## The task
Filter the listing so that only lines with the word "second" remain.

Top of Data

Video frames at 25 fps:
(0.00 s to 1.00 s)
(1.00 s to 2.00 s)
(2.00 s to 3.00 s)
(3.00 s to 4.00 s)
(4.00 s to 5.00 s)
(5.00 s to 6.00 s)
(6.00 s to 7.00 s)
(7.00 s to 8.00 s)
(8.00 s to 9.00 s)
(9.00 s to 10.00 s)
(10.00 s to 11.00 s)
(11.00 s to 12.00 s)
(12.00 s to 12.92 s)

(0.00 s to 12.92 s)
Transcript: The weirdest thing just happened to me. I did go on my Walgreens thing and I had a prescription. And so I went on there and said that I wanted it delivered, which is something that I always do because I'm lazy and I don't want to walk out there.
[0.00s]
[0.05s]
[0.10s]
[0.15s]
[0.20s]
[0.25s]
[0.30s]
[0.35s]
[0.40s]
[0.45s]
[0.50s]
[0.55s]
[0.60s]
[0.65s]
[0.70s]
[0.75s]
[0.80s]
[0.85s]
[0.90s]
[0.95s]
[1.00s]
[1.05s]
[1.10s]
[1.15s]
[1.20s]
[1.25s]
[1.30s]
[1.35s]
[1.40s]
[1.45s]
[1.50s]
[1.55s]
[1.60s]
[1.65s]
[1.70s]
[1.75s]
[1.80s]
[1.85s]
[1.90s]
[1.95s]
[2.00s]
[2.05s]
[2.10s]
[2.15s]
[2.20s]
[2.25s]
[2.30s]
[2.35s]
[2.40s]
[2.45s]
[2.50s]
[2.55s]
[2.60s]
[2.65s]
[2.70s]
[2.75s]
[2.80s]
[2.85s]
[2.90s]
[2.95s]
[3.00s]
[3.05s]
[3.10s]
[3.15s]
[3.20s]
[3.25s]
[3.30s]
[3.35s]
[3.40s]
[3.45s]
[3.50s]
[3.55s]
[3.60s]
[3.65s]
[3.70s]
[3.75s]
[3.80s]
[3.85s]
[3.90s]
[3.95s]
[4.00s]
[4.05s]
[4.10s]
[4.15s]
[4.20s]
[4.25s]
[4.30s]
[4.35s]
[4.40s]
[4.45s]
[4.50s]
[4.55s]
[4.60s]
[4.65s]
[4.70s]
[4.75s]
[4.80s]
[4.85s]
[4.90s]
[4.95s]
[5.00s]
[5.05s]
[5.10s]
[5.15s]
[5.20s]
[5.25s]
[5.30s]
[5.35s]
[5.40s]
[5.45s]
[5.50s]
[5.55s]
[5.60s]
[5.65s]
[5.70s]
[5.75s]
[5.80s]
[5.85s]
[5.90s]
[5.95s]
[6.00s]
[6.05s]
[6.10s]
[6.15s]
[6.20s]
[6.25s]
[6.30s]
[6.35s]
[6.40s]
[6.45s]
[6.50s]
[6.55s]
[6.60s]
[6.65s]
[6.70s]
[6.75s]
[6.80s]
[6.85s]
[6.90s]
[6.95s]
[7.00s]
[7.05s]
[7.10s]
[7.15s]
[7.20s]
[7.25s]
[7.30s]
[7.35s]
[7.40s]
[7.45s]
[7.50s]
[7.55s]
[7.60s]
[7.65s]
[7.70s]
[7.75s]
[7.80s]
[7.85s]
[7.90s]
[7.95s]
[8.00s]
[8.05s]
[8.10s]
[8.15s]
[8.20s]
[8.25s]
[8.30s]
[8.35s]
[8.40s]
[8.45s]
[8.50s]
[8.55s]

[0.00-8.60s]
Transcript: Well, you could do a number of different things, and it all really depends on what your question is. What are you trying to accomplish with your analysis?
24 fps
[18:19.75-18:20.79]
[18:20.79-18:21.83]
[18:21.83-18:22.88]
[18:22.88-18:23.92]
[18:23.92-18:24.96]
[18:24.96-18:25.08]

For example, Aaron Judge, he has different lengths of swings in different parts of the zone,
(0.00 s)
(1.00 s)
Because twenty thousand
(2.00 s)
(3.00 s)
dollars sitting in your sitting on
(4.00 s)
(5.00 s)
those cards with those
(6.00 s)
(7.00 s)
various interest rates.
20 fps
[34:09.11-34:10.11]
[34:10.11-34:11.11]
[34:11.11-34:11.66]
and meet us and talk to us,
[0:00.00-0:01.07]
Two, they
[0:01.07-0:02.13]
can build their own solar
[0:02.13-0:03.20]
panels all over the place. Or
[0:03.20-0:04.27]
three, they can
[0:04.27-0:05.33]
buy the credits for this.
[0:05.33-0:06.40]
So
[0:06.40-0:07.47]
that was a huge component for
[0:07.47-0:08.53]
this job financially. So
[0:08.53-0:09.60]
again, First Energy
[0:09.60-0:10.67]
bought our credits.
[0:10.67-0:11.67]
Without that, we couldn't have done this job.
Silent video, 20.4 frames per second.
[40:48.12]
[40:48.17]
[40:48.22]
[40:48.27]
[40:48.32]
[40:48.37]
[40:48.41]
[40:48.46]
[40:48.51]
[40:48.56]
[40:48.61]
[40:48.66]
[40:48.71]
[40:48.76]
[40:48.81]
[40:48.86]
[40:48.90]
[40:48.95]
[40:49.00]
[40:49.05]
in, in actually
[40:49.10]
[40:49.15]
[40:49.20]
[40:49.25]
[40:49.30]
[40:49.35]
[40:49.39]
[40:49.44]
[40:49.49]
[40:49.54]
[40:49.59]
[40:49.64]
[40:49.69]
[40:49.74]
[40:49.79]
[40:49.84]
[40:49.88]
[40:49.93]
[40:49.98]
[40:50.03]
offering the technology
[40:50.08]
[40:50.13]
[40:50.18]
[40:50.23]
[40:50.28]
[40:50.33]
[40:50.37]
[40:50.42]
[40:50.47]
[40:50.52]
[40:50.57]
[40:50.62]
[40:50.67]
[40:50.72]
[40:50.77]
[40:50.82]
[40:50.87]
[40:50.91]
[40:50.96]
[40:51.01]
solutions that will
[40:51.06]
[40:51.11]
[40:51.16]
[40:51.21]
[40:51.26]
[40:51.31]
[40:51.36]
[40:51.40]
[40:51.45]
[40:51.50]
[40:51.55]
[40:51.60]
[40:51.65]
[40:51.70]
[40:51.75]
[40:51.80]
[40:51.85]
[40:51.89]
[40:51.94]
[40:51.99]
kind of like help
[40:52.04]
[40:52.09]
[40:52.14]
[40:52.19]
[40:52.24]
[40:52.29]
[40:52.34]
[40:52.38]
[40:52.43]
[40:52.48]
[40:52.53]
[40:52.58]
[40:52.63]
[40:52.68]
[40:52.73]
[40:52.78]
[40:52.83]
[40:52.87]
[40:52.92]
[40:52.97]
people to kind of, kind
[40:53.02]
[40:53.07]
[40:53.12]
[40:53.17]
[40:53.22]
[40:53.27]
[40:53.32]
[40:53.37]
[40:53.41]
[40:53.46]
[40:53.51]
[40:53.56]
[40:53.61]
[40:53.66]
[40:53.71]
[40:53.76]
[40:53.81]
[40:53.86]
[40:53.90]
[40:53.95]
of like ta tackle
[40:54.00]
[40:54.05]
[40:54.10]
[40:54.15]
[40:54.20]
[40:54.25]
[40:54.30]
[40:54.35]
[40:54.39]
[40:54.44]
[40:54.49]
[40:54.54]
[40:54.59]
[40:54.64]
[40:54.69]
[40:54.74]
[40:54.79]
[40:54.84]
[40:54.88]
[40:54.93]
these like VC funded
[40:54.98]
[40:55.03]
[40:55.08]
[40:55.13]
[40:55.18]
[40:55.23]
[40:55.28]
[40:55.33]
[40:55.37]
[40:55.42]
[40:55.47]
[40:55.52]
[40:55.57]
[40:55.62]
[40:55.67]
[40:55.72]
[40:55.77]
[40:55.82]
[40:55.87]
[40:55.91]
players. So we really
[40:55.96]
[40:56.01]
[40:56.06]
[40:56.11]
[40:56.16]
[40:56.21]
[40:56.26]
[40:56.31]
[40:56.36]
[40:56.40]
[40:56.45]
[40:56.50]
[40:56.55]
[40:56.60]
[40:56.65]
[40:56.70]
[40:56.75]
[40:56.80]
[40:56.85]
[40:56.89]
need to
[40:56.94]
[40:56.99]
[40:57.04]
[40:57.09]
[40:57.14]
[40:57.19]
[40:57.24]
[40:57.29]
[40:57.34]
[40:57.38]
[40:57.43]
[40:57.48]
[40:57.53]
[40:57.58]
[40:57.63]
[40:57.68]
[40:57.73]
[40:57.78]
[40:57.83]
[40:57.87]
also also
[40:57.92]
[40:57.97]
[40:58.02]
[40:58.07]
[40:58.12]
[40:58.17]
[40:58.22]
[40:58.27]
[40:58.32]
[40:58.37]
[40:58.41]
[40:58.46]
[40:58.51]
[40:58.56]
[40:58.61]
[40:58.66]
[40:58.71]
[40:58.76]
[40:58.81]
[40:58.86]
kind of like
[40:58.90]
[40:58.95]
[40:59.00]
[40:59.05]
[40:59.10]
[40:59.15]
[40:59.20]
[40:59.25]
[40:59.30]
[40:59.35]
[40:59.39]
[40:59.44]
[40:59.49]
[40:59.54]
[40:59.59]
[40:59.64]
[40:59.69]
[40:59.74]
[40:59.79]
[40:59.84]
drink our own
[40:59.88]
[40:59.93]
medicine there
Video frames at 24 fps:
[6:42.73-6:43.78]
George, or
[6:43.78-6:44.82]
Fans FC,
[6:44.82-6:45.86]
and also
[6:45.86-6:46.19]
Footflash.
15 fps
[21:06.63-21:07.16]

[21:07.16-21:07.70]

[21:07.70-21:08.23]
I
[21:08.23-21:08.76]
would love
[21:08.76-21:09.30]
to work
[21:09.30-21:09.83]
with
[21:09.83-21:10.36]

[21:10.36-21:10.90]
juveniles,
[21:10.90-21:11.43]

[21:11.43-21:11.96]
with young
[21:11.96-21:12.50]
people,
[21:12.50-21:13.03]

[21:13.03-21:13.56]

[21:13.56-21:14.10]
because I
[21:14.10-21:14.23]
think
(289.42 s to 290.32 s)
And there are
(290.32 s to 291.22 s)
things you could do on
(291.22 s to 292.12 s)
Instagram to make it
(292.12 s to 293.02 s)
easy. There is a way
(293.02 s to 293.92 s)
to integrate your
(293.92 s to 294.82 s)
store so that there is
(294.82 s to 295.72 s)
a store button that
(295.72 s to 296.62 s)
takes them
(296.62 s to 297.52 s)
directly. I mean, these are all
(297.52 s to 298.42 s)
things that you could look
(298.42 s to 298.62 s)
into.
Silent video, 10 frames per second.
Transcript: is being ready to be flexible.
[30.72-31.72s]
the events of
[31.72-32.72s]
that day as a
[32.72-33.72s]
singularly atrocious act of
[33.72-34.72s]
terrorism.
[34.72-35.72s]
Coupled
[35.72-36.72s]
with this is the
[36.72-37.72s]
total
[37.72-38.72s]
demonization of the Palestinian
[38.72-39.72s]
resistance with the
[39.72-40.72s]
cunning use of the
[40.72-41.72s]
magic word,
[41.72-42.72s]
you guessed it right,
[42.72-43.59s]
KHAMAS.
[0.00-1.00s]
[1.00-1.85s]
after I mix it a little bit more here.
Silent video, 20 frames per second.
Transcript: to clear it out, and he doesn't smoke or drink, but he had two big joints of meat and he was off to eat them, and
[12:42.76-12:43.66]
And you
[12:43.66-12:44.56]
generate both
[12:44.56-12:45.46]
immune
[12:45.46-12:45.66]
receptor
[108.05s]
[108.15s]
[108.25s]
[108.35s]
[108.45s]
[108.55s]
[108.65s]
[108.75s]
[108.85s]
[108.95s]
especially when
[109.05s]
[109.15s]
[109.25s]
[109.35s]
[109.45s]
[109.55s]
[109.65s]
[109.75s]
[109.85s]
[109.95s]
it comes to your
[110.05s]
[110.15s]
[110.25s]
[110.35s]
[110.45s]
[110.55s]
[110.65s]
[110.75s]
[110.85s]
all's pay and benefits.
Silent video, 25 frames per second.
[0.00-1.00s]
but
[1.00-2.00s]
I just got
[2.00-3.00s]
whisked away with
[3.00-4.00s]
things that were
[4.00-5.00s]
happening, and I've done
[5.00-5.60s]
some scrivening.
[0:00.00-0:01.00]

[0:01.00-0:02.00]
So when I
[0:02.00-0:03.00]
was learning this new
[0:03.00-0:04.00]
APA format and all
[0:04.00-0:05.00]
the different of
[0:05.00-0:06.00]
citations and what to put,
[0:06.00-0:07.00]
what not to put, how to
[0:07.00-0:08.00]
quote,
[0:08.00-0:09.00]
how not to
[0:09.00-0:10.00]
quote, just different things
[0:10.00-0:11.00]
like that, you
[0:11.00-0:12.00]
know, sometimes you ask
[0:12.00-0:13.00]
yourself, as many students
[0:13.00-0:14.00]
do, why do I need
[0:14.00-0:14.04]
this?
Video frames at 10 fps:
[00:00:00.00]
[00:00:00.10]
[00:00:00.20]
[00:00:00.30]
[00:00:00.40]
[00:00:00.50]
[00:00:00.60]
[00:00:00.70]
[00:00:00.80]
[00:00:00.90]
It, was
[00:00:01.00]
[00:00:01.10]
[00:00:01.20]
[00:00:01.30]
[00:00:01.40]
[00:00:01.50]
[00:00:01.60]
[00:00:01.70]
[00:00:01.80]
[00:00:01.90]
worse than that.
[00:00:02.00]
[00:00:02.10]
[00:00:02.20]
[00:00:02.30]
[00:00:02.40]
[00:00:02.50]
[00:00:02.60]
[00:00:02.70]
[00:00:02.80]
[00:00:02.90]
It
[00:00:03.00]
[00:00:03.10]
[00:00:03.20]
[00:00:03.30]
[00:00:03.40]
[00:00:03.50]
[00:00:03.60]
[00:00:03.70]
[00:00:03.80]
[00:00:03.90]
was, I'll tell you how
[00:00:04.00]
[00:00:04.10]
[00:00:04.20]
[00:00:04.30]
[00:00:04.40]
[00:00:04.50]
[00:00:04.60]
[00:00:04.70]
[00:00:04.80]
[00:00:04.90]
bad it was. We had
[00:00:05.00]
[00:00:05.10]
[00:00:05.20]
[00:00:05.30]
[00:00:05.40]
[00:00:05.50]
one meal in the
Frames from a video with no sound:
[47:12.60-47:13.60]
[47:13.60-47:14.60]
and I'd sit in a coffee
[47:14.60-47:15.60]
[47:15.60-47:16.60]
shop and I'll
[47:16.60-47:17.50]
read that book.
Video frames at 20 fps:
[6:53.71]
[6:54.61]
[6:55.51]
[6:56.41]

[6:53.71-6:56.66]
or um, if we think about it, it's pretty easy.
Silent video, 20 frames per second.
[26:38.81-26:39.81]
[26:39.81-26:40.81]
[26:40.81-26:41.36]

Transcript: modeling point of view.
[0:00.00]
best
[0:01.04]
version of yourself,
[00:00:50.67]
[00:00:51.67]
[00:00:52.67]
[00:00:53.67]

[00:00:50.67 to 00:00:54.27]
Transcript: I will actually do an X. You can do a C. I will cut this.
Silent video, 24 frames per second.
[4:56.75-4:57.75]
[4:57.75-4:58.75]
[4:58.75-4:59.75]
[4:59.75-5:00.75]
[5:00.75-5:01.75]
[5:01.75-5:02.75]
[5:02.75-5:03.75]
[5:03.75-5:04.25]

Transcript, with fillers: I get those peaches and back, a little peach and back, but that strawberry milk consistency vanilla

Bottom of Data

## Task solution
Silent video, 20.4 frames per second.
Silent video, 10 frames per second.
Silent video, 20 frames per second.
Silent video, 25 frames per second.
Silent video, 20 frames per second.
Silent video, 24 frames per second.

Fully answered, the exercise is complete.